Leave out the pictures and copy each record below exactly.
===== Records for this exercise
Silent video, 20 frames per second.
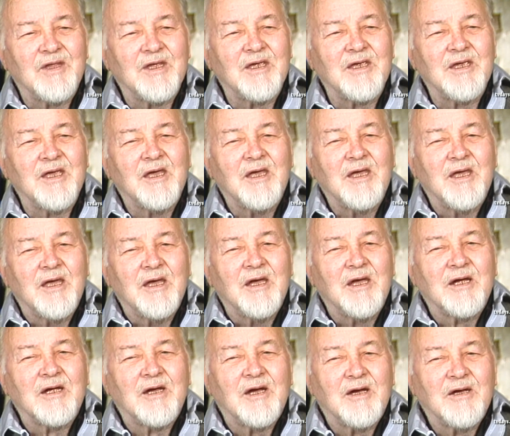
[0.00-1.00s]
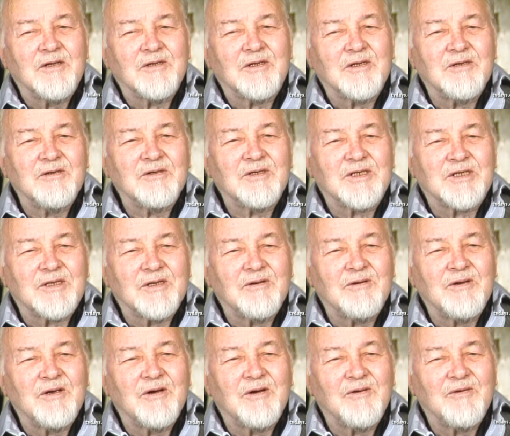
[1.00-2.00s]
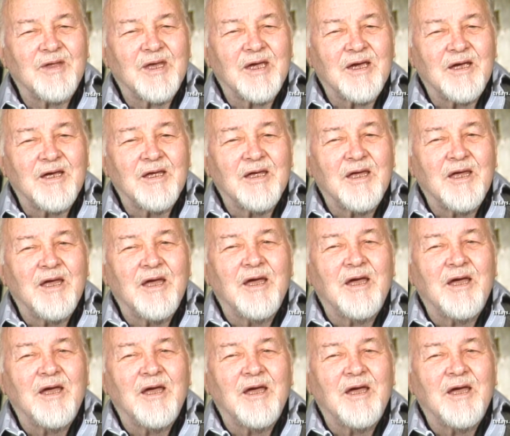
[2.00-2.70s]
the cartoon studio there,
==========
> [Answer box]
Silent video, 20 frames per second.
[0.00-1.00s]
[1.00-2.00s]
[2.00-2.70s]
the cartoon studio there,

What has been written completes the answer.